== What you will do ==
Tell how many lines in these records contain the string "well", with only the number as the reply.

(Records for processing)

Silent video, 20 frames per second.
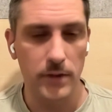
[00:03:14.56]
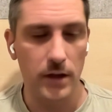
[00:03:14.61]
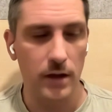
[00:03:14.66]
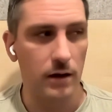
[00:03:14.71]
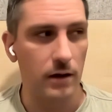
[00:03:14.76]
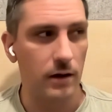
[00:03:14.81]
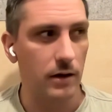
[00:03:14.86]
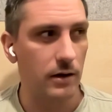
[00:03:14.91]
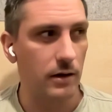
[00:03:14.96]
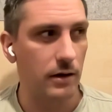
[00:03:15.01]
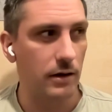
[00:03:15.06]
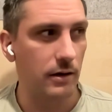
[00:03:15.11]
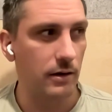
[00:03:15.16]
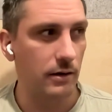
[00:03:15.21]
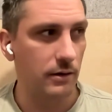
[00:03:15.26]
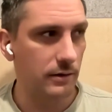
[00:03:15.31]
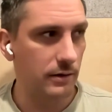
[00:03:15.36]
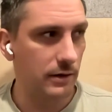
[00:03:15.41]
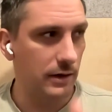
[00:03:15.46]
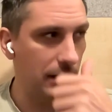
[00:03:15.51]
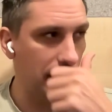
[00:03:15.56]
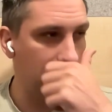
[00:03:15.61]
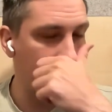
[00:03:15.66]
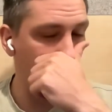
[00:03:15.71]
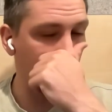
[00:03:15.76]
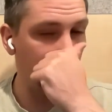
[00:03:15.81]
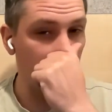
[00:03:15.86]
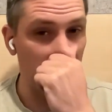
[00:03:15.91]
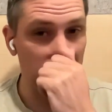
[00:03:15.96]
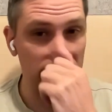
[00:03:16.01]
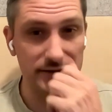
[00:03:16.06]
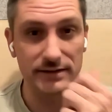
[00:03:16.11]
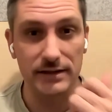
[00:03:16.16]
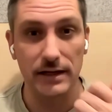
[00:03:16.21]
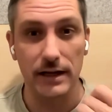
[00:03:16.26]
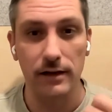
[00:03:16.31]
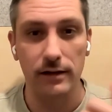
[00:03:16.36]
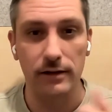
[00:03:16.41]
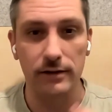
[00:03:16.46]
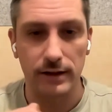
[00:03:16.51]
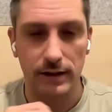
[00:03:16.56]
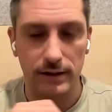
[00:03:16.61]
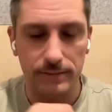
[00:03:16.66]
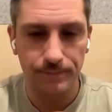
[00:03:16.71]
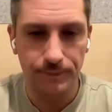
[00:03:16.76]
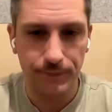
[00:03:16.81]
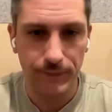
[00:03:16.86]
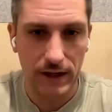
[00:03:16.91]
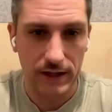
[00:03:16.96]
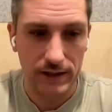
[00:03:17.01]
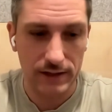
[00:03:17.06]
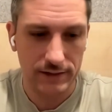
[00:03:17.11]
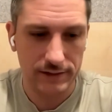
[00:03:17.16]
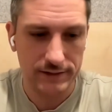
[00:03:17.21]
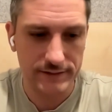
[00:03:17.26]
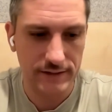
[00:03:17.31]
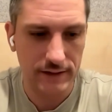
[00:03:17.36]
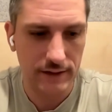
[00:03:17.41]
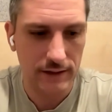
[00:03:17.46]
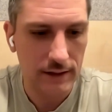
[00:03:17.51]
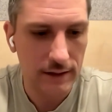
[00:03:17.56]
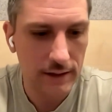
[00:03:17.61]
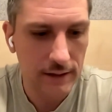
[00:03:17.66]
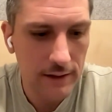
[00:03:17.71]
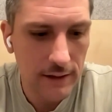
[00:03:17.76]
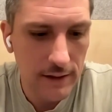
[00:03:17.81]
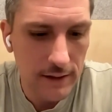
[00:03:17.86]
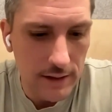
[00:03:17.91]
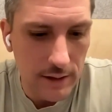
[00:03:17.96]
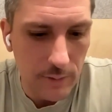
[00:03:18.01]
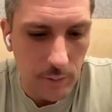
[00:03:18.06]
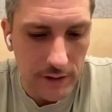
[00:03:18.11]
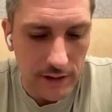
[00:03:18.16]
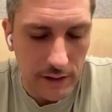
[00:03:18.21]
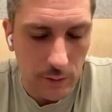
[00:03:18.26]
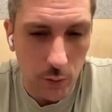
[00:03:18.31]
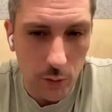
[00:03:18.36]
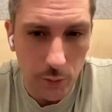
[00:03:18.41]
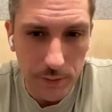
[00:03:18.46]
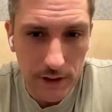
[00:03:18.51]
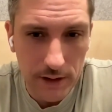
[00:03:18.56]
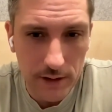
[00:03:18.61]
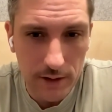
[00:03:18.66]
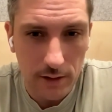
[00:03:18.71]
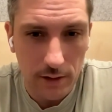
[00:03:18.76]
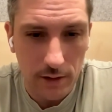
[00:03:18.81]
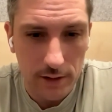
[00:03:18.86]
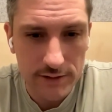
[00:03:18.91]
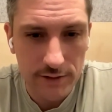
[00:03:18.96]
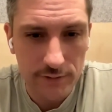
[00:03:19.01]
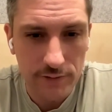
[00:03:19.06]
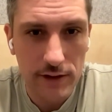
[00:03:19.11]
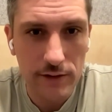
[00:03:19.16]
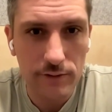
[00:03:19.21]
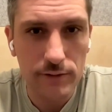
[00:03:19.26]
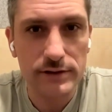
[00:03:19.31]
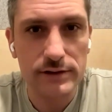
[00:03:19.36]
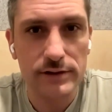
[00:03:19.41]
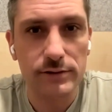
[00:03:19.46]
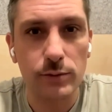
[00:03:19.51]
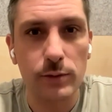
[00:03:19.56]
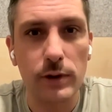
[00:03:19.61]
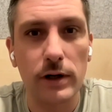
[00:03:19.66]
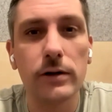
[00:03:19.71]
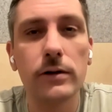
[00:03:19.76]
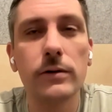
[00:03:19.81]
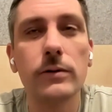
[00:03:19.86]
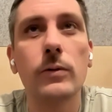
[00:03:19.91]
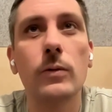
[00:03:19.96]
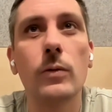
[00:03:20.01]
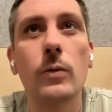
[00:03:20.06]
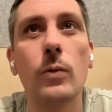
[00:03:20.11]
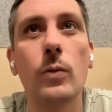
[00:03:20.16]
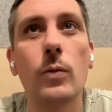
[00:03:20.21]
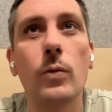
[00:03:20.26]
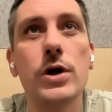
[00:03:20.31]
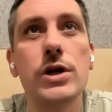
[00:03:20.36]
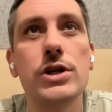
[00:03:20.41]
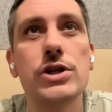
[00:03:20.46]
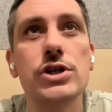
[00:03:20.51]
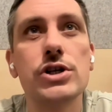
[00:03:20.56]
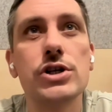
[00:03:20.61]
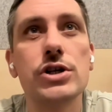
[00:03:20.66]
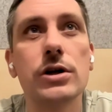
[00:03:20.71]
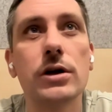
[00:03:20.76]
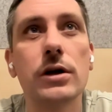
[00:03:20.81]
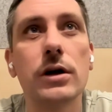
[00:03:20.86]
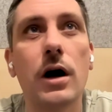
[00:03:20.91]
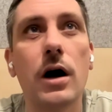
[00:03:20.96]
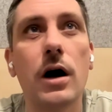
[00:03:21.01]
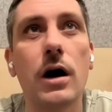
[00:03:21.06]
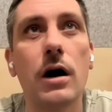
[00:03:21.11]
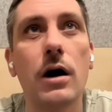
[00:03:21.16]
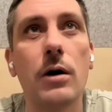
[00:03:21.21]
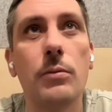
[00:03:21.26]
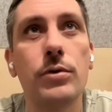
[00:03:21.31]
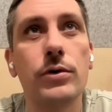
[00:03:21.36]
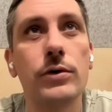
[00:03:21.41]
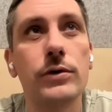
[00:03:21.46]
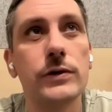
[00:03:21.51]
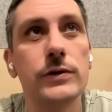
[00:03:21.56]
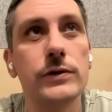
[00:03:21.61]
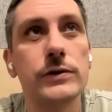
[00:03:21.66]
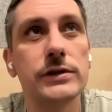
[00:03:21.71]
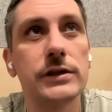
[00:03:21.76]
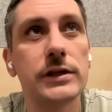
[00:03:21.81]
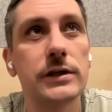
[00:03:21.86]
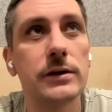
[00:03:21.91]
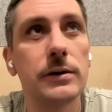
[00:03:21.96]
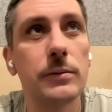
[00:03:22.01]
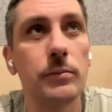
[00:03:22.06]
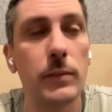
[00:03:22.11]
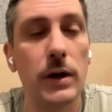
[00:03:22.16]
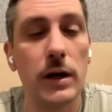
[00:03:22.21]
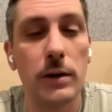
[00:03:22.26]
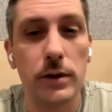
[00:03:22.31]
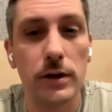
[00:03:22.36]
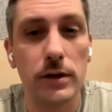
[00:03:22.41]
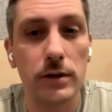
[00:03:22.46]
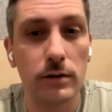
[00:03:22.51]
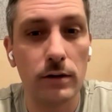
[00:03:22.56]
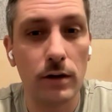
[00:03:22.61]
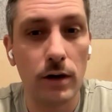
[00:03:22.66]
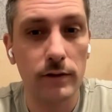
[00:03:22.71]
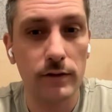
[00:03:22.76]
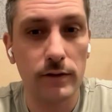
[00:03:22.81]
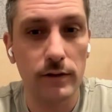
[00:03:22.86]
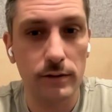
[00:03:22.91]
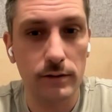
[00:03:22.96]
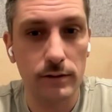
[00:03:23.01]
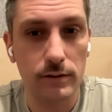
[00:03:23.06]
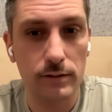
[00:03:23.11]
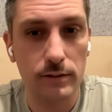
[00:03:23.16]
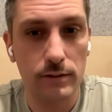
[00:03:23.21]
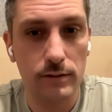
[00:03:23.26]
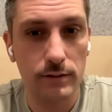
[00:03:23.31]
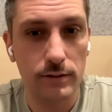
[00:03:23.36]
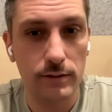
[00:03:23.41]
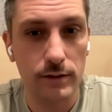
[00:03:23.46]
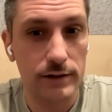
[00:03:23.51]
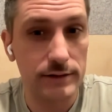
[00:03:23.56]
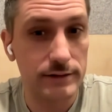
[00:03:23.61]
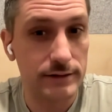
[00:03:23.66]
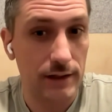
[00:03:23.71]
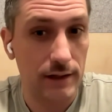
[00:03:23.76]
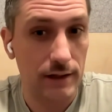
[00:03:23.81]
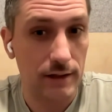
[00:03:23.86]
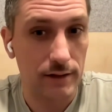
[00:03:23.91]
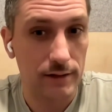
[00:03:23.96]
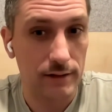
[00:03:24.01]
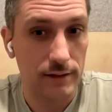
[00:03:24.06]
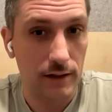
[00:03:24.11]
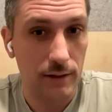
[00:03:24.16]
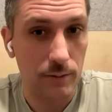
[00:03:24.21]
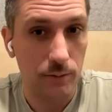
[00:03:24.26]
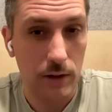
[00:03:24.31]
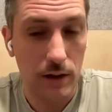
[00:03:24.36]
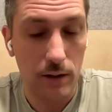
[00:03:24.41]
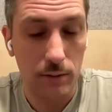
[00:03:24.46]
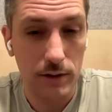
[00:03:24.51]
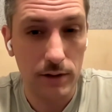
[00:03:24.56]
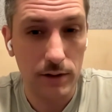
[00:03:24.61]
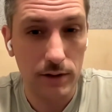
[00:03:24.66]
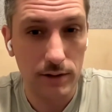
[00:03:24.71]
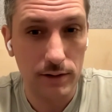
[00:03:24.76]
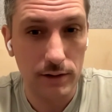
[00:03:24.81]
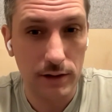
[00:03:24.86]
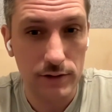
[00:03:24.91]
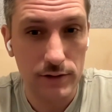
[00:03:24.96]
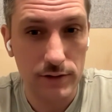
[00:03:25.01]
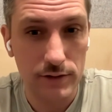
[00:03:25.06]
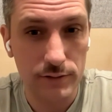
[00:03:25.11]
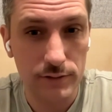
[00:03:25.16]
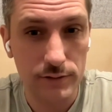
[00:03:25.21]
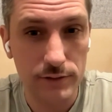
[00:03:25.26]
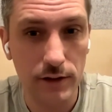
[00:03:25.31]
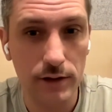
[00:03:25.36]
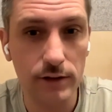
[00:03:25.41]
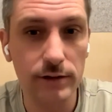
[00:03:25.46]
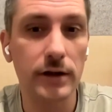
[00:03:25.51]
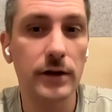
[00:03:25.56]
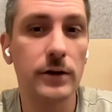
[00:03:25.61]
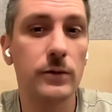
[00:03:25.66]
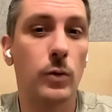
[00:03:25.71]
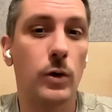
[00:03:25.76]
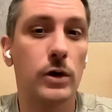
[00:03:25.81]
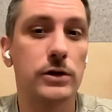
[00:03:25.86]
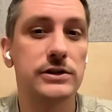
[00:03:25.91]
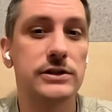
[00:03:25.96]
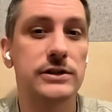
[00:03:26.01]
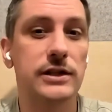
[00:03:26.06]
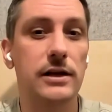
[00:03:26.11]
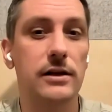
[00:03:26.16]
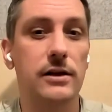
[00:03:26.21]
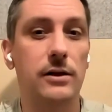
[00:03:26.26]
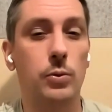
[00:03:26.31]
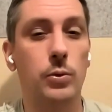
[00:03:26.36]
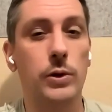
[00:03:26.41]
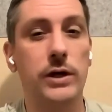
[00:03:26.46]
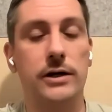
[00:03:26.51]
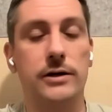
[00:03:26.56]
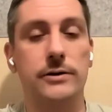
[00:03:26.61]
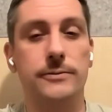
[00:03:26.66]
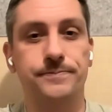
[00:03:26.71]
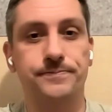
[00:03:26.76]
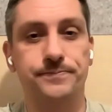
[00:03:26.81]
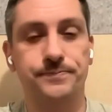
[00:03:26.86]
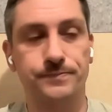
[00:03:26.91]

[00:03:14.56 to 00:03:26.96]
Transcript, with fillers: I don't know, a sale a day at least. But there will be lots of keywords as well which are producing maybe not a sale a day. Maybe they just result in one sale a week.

(End Records for processing)
(Records for processing)

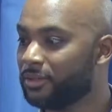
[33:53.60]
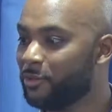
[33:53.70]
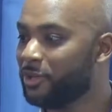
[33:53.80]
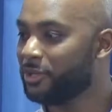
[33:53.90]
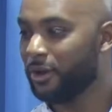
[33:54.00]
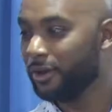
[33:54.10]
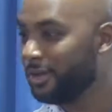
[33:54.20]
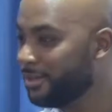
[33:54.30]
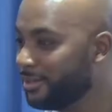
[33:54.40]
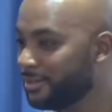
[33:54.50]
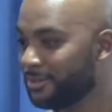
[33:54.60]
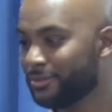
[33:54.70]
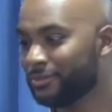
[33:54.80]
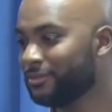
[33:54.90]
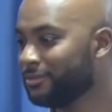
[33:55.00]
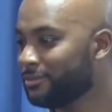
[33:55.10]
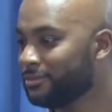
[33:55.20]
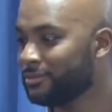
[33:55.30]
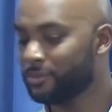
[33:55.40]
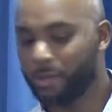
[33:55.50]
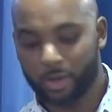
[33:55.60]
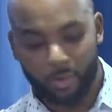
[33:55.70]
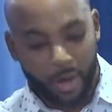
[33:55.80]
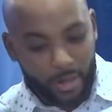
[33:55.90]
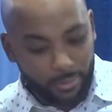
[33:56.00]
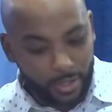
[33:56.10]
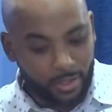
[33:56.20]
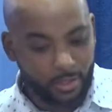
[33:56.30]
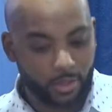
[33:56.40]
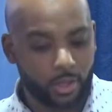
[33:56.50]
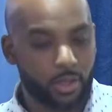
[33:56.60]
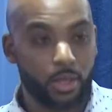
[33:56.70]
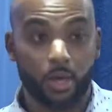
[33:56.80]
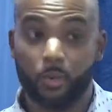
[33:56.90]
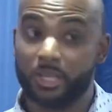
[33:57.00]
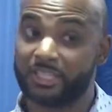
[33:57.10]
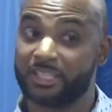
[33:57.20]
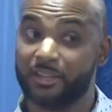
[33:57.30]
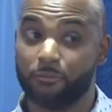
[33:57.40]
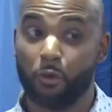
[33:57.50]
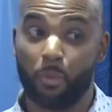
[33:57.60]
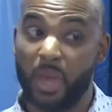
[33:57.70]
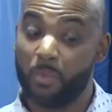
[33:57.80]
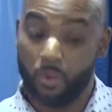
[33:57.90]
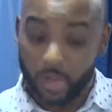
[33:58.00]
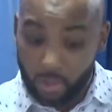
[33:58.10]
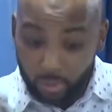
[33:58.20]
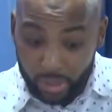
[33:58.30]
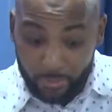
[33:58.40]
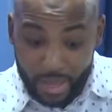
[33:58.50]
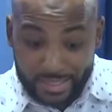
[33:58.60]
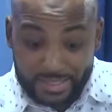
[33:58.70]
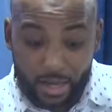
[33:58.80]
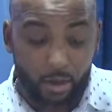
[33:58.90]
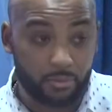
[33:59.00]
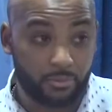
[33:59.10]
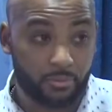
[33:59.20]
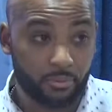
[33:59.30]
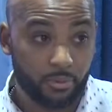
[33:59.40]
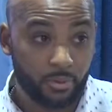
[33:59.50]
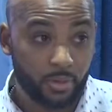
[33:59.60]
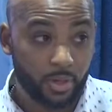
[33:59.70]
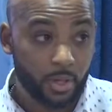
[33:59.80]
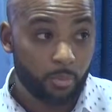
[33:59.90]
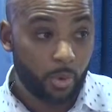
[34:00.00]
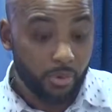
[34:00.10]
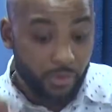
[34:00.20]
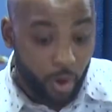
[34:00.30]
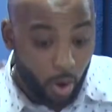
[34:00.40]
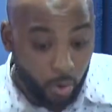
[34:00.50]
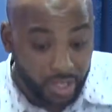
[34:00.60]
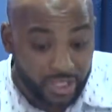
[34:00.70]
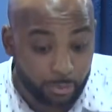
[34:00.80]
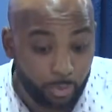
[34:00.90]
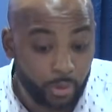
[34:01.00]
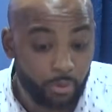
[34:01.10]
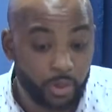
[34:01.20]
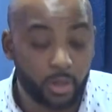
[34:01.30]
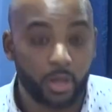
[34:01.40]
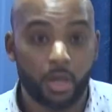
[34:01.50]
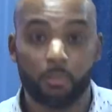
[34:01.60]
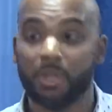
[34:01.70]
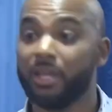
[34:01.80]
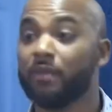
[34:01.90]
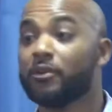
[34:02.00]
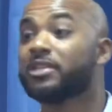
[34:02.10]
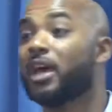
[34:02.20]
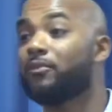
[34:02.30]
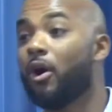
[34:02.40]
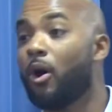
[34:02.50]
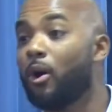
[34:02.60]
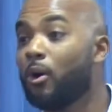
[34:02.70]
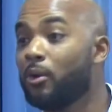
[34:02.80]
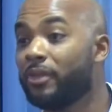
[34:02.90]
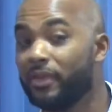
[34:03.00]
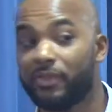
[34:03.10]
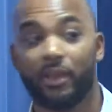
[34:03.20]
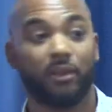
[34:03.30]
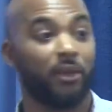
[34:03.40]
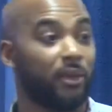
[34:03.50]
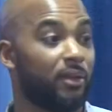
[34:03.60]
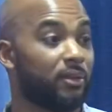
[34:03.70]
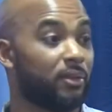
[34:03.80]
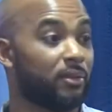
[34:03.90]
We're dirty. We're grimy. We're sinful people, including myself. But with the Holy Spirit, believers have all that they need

(End Records for processing)
(Records for processing)

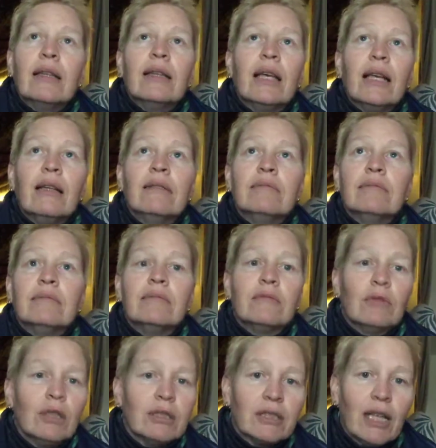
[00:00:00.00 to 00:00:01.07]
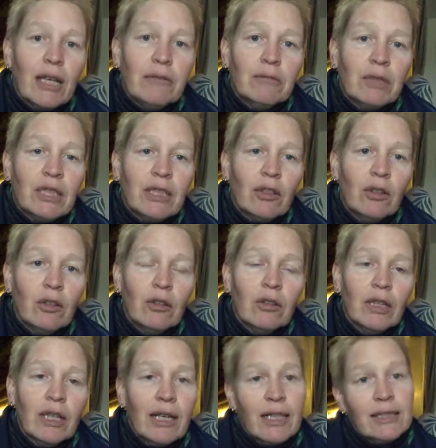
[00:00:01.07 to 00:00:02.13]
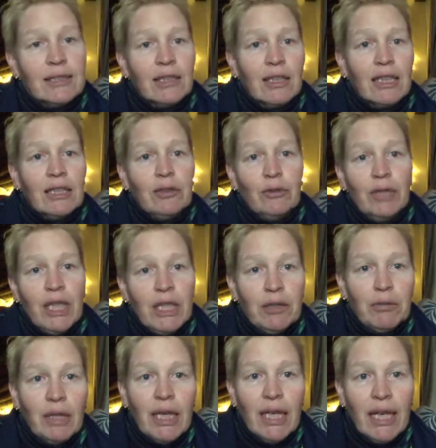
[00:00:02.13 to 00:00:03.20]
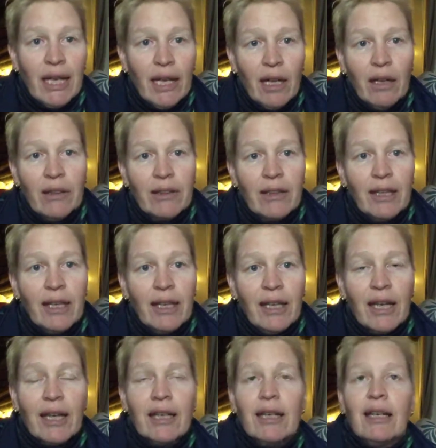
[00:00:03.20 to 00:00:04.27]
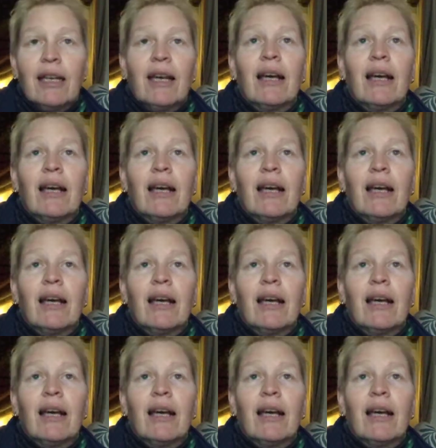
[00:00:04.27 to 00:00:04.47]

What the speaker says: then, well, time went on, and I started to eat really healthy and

(End Records for processing)

== Your solution ==
2